Un pranzo per suggellare il primo accordo in vista della prossima stagione. La conferma di Giovanni Baratto sulla panchina della Turris è parsa assai probabile sin dall’immediato post Picerno, ma adesso è arrivata l’ufficialità. Sarà ancora lui, l’ex n.10 corallino, a sedere sulla panchina della Turris. Nel corso di un pranzo cui ha partecipato lo stesso tecnico, il presidente Giugliano, il diesse Vitaglione ed il diggì Calce hanno perfezionato l’intesa.
La società ha dunque inteso premiare non solo il buon lavoro svolto sul campo da Baratto, ma anche la capacità del tecnico di relazionarsi positivamente ed in maniera costruttiva con ciascuna delle componenti – società, squadra e tifoseria – della piazza corallina. Poi l’altra motivazione, che mira a fare della continuità tecnica uno dei punti di forza della Turris che da qui a breve sarà allestita.

Poi, direttamente dalla propria pagina social, il comunicato ufficiale del club.
“Insieme alla dirigenza – spiega il presidente corallino – abbiamo deciso di riconfermare Baratto alla guida della Turris, anzitutto tenendo in considerazione gli obiettivi raggiunti. La salvezza della Turris ed il secondo posto nella classifica per l’utilizzo dei giovani, sono aspetti che non vanno trascurati. Certo – si legge nella nota ufficiale – nella prossima stagione calcistica avrà un compito duro e difficile. Quello di Guidare una Turris diversa. Una Turris che lotterà per il vertice sarà per lui da stimolo per fare ancora meglio.
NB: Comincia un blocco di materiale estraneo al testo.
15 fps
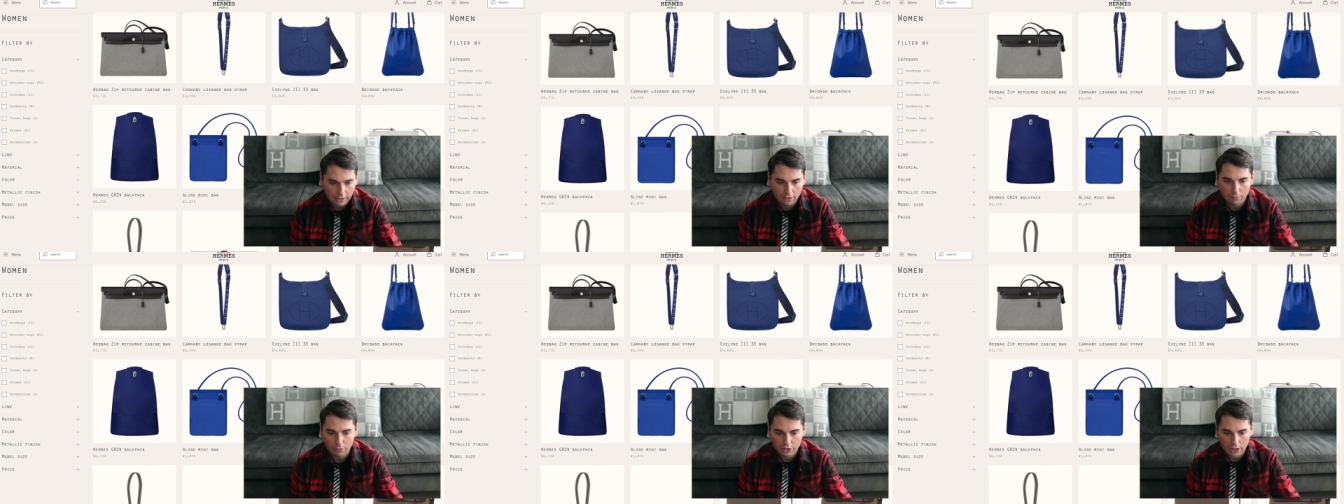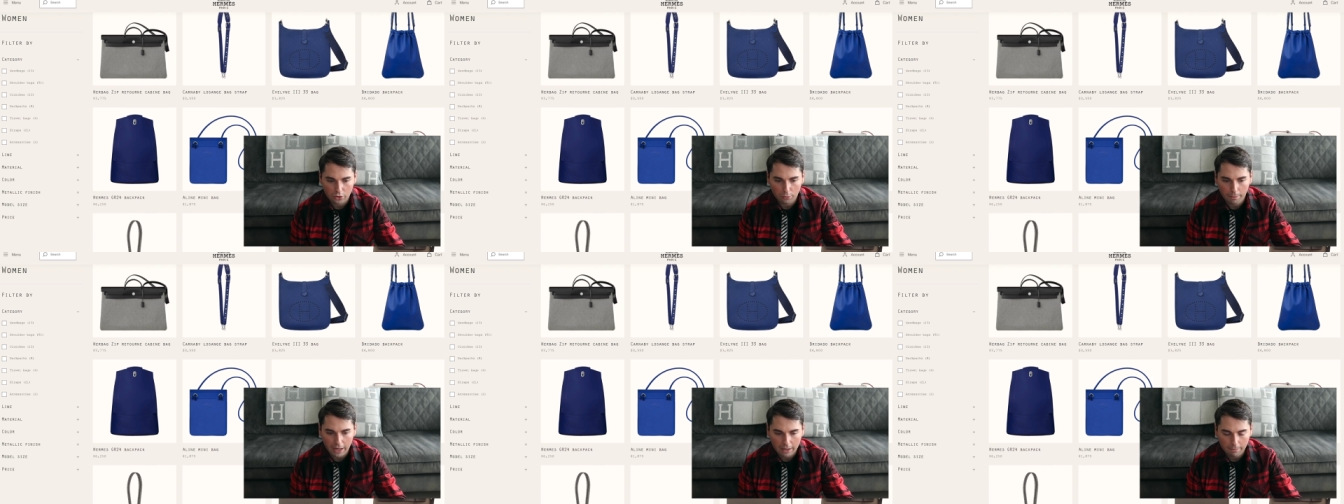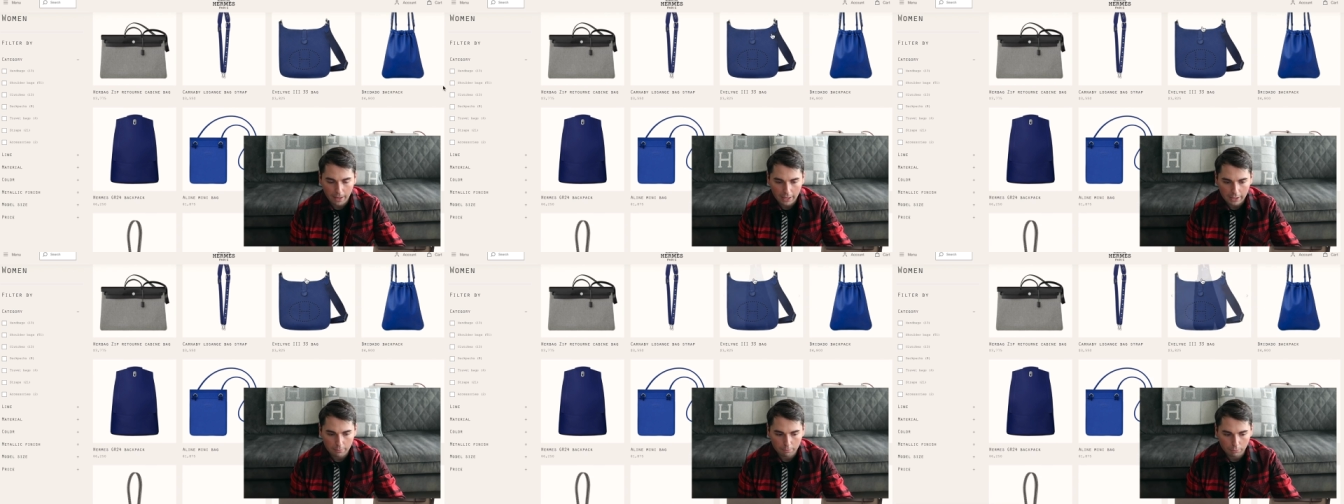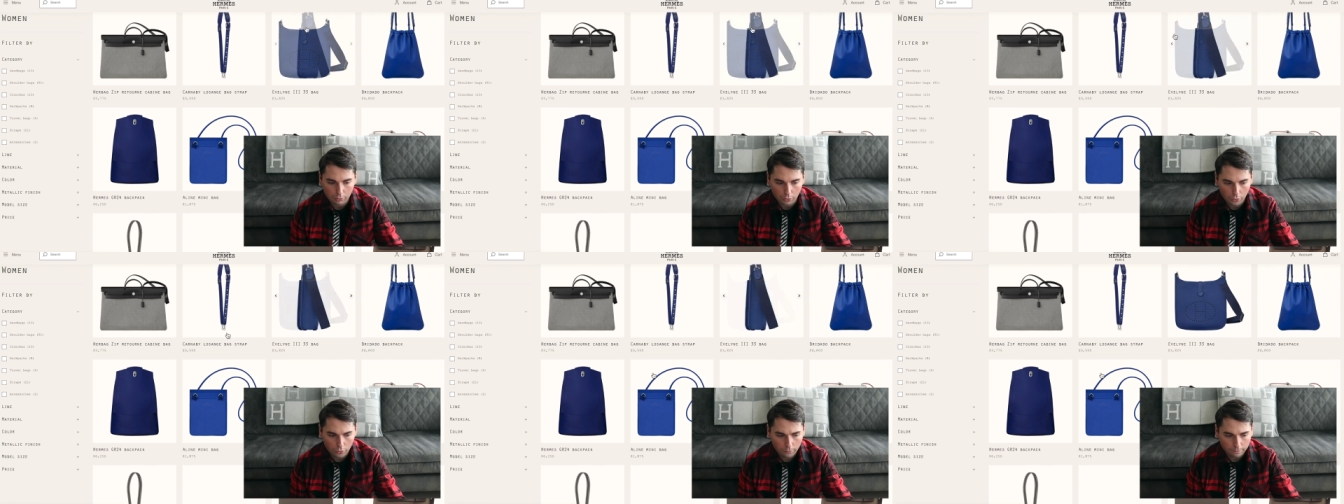and a Bridado backpack in
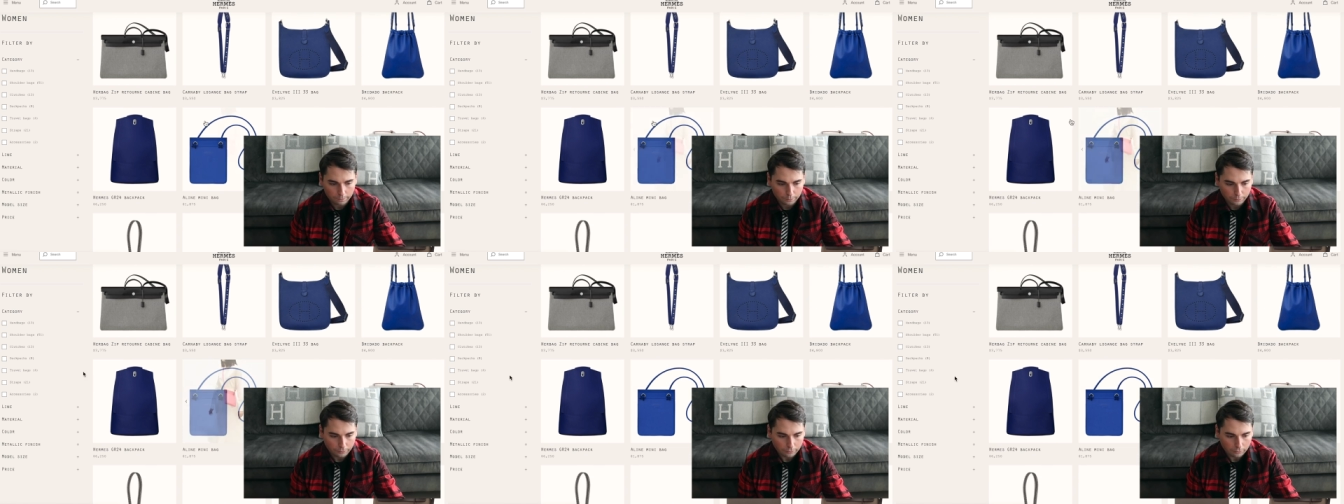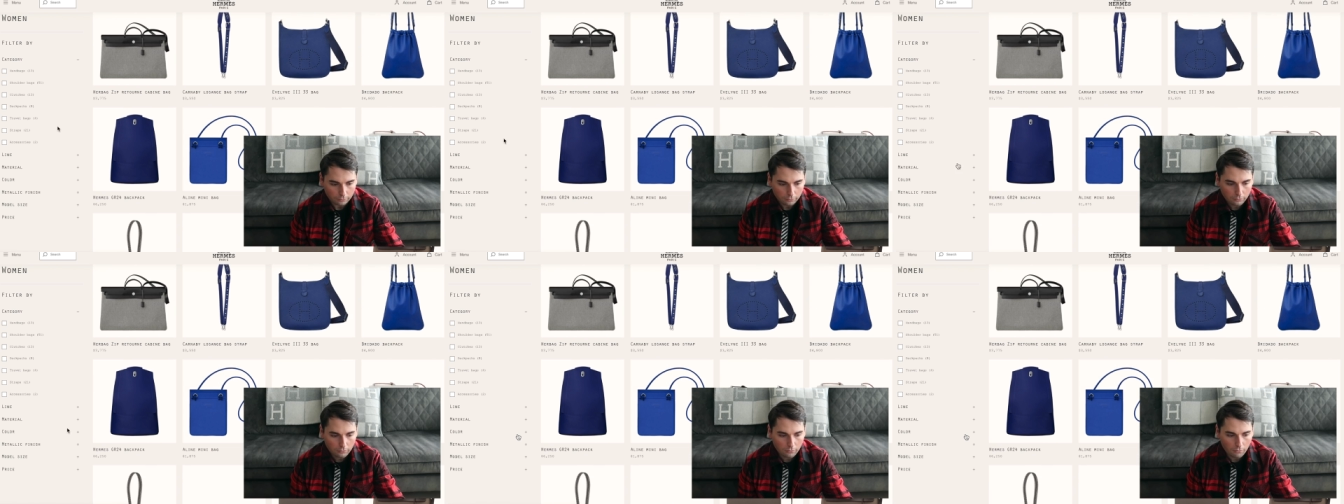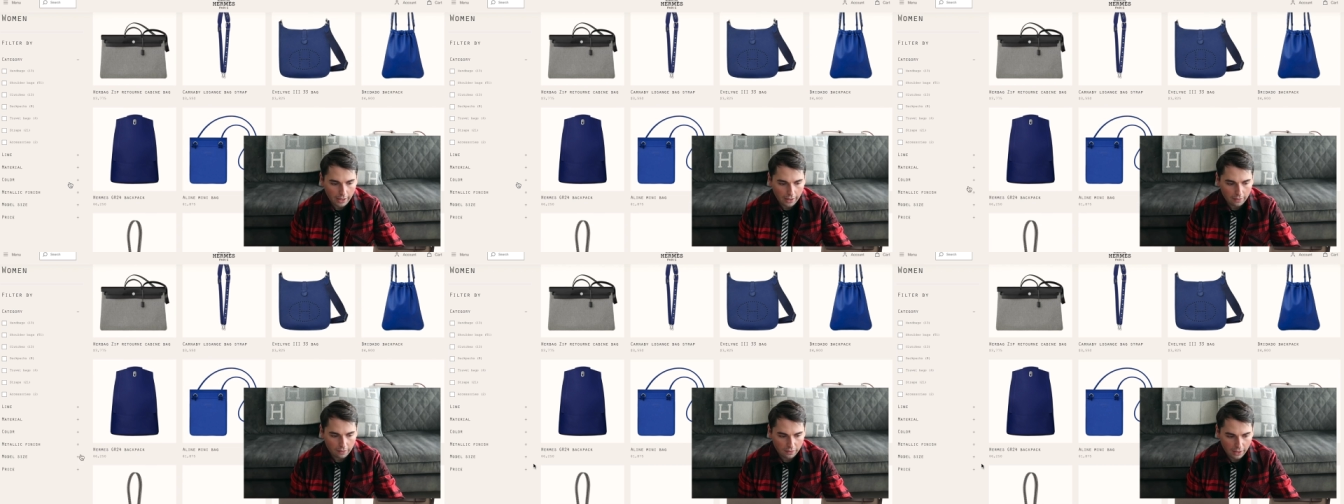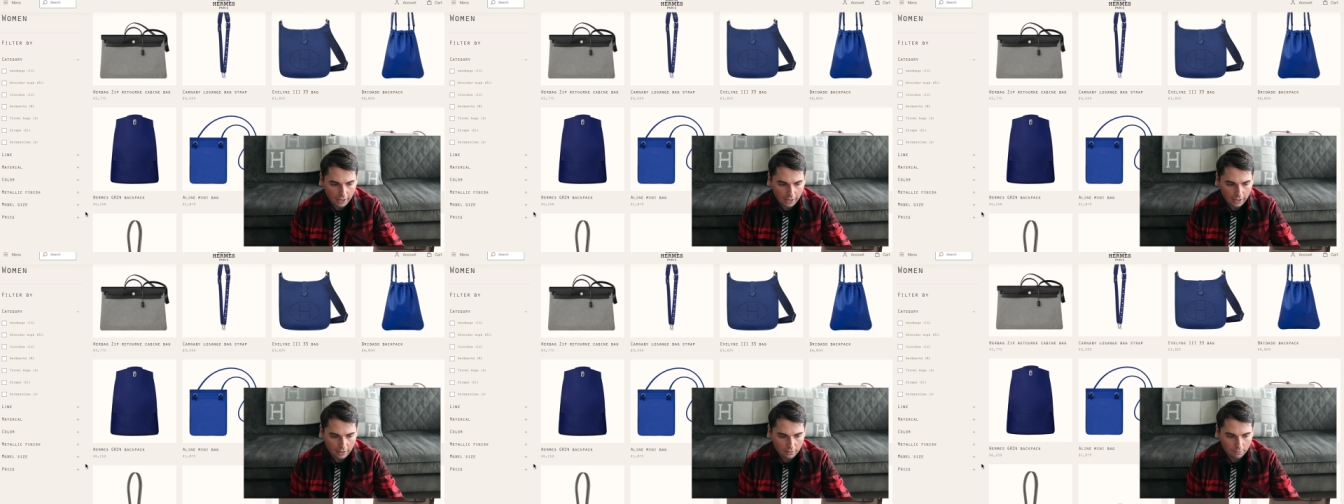blue. And
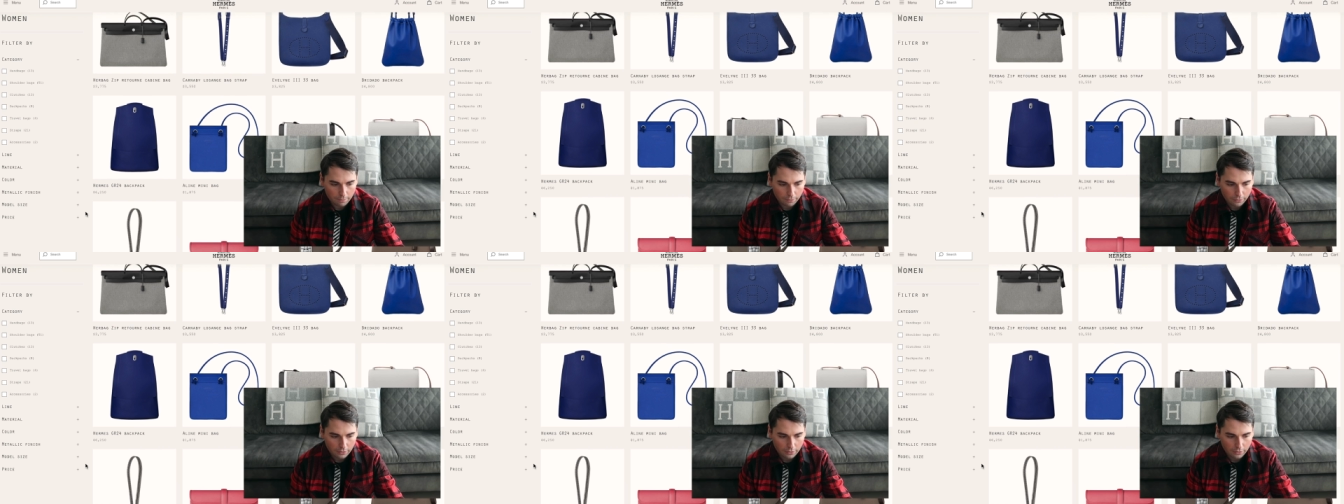then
Io ed i dirigenti non potevamo che accordargli fiducia e fin da ora gli facciamo gli auguri di buon lavoro”.
Ed a proposito del programma “Giovani D Valore” (che premia l’utilizzo dei giovani di proprietà nati negli anno 1995-1996-1997-1998-1999), è stata la retrocessione del Serpentara a consentire alla Turris – che al termine della stagione si era già assicurata il terzo piazzamento – di scalare in seconda postazione, maturando un bonus complessivo di 15mila euro. Una classifica che dovrà in ogni caso esser ridefinita, conteggiando anche i punteggi maturati dalle singole compagini in relazione all’attività giovanile svolta.